Word importance in text ⇐ conditional information of the token in the context. Is this assumption valid?
Words that are harder to predict from context typically carry more information(or surprisal). Does more information/surprisal means more importance, given everything else the same(correctness/plausibility, etc.)?
A simple example: “This morning I opened the door and saw a ‘UFO’.” vs “This morning I opened the door and saw a ‘cat’.” — clearly “UFO” carries more information.
‘UFO’ seems more important here. But is this because it carries more information? This topic may be around the information-theoretic nature of language.
If this is true, it’s simple and helpful to analyze text information density with large language models and visualizes where the important parts are.
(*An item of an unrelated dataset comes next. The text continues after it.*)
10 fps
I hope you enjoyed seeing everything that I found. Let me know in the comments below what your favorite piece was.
It is a world of information, layered above the physical world. When we read text we are intaking information from a token stream and get various information density across that stream. Just like when we recieve things we get different “worth”.
------
Theoretical Timeline
In 1940s: The foundational Shannon Information Theory.
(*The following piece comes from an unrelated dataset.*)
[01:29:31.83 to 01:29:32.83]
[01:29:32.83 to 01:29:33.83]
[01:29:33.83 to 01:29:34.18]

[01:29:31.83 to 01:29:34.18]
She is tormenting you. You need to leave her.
Around 2000, key ideas point toward a regularity in the information-theoretic nature of language:
Entropy Rate Constancy (ERC) hypothesis: Word’s absolute entropy increases with position, thus conditional entropy stays roughly constant across the text.
Uniform Information Density (UID) hypothesis: Humans tend to distribute information as evenly as possible across the text — a kind of “information smoothing pressure” that releases info gradually).
Surprisal Theory: Surprisal correlates almost linearly with reading times / processing difficulty.
Now, LLMs come out. LLMs x information theory — what kind of cognitive breakthrough might this bring to linguistics?
At least right now, one thing I can speculate is: Shannon information seems to represent the upper bound on “importance.”
Are we on the eve of re-understanding the information-theoretic nature of language?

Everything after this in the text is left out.